The man I am most like

The man I am most like

Posted on July 28, 2014 by Bill

It is the man I am most like in so many ways: in facial appearance, in emotional make-up, in body build, in mannerisms, in genetics. And with this man, I had the most remarkable conversation last night. Of course, this is my father. But before I tell you about the conversation, let me give you a brief history.

Growing up, I never felt connected to my father for many different reasons. By the time I left for college at 18, I hated him and hoped that escaping to Duke University would be my ticket out of his life. It was another twenty years of sadness and depression before I realized I had to come to terms with my father. There were scary conversations where I expressed my anger and sadness over our lack of relationship. There was the long and arduous process of forgiveness. And then some years into all of this, I found myself feeling something so unexpected, compassion and even affection for this man. Now I call him most every day and try to see him weekly. I have learned so much from reconciling with my father, enough to fill a book, but here are a few of the main points:

1. All those years of hating my father were the very years I hated myself.

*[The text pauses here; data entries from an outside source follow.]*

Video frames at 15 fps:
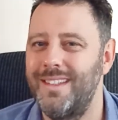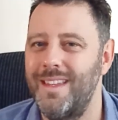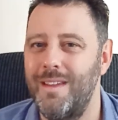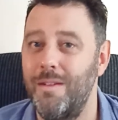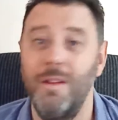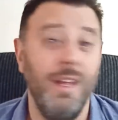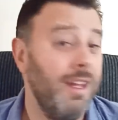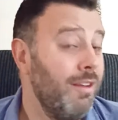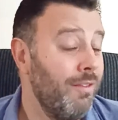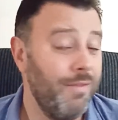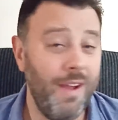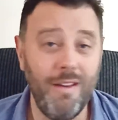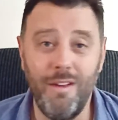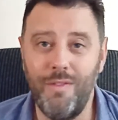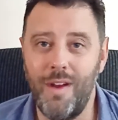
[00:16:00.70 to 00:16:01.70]
do.
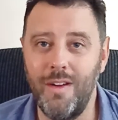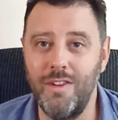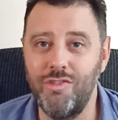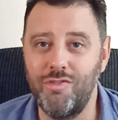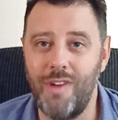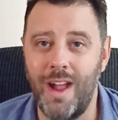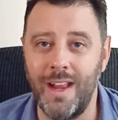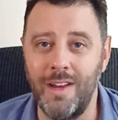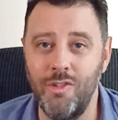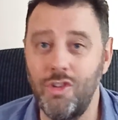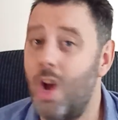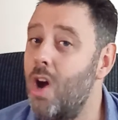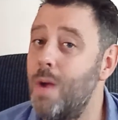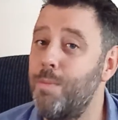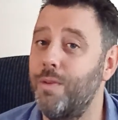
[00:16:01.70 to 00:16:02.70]
Very, very strange.
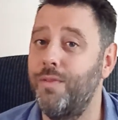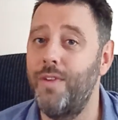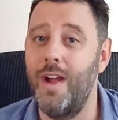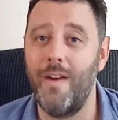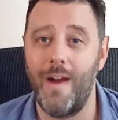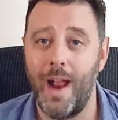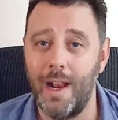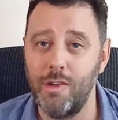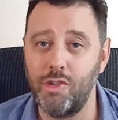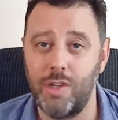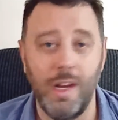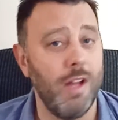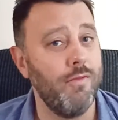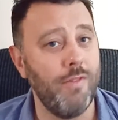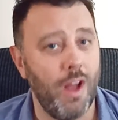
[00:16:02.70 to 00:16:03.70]
I prefer it actually.
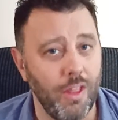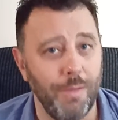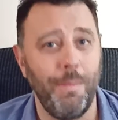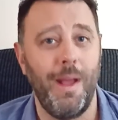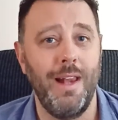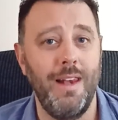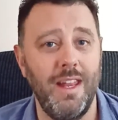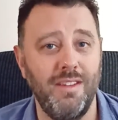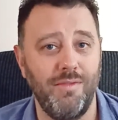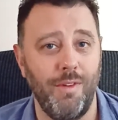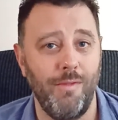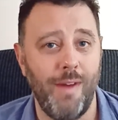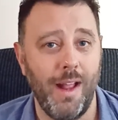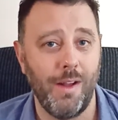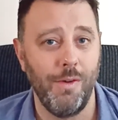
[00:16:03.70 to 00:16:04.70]
I'd rather pay less for a
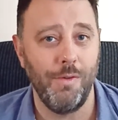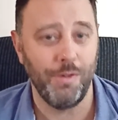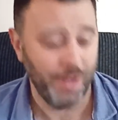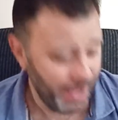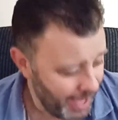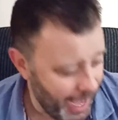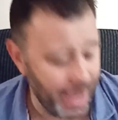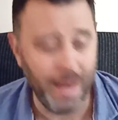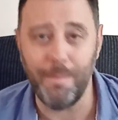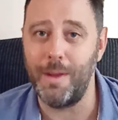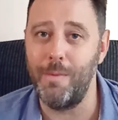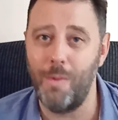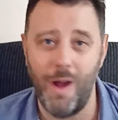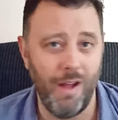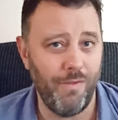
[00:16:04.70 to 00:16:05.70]
record and it'd be
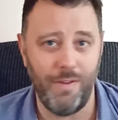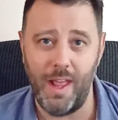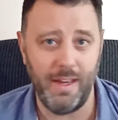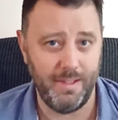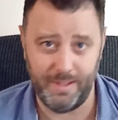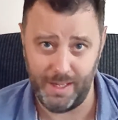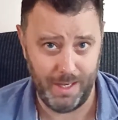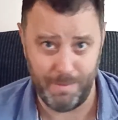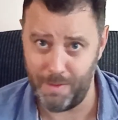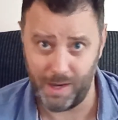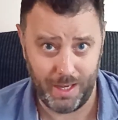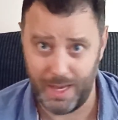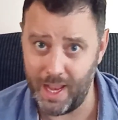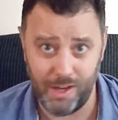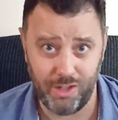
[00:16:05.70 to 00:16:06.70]
worth less sitting in my
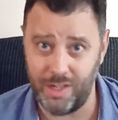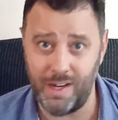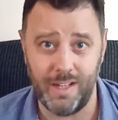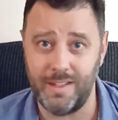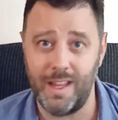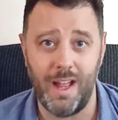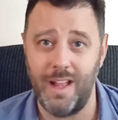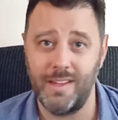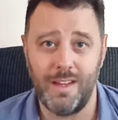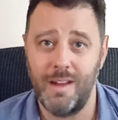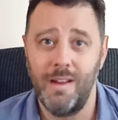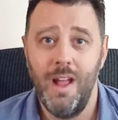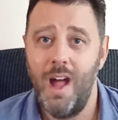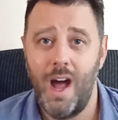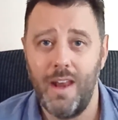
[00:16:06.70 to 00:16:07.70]
collection.
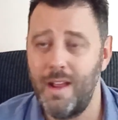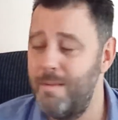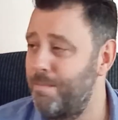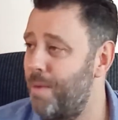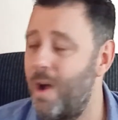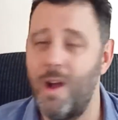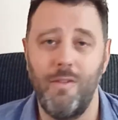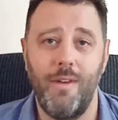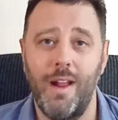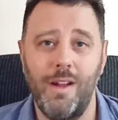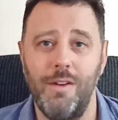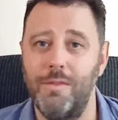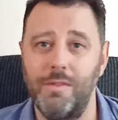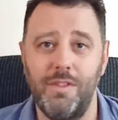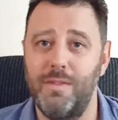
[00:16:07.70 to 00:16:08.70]
I don't buy
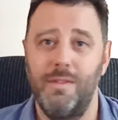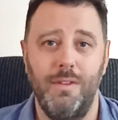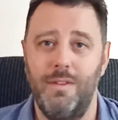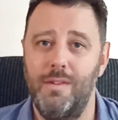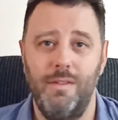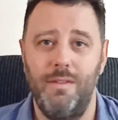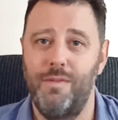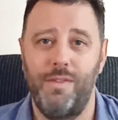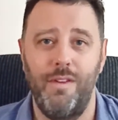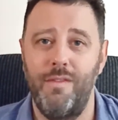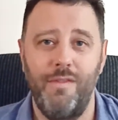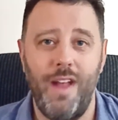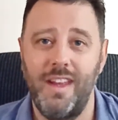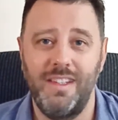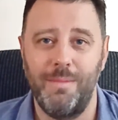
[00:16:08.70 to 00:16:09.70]
records for
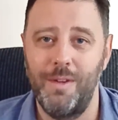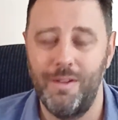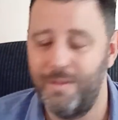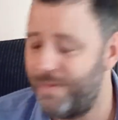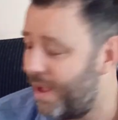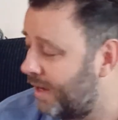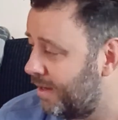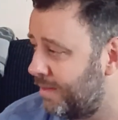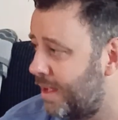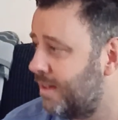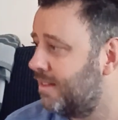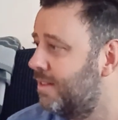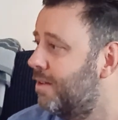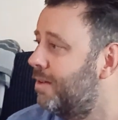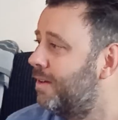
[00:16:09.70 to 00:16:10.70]
investment or value.
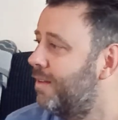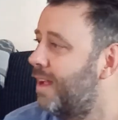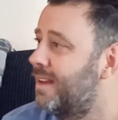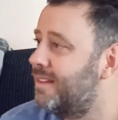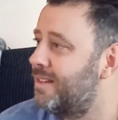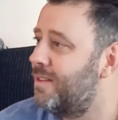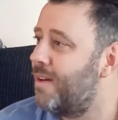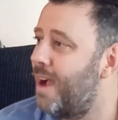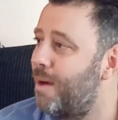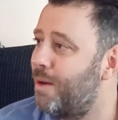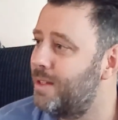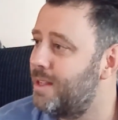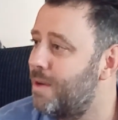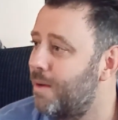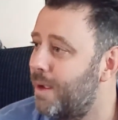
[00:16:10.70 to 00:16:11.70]
That's not how
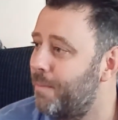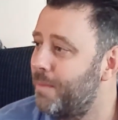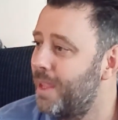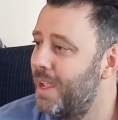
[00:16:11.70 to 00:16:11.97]
I do it.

And in rejecting his masculine identity, I ended up rejecting mine.

2. My sense of separation from my father coincided with my years of feeling disconnected to my heavenly Father, despite years of theological study. Opening the door horizontally to my father has opened the door vertically to the Lord.

3. No matter how wretched or sad our story with our fathers has been, to choose any other path than forgiveness is to choose to repeat their sins. That’s why Jesus insisted on forgiveness for his followers.

And now that remarkable conversation last night: he began to tell me about the church he grew up in, when Jesus became real to him, his feel for God’s existence, when he started reading the Bible. He shared story after story I had never heard, especially one where his father motioned him to go down the aisle as the preacher called for children to come forward to follow Jesus.

When we said good-bye after dinner, I hugged him tightly. He responded by tightening his grip on me. I could tell he didn’t want me to leave; neither did I.

When I left this time, it was no longer to escape his life. I was already looking forward to our next conversation.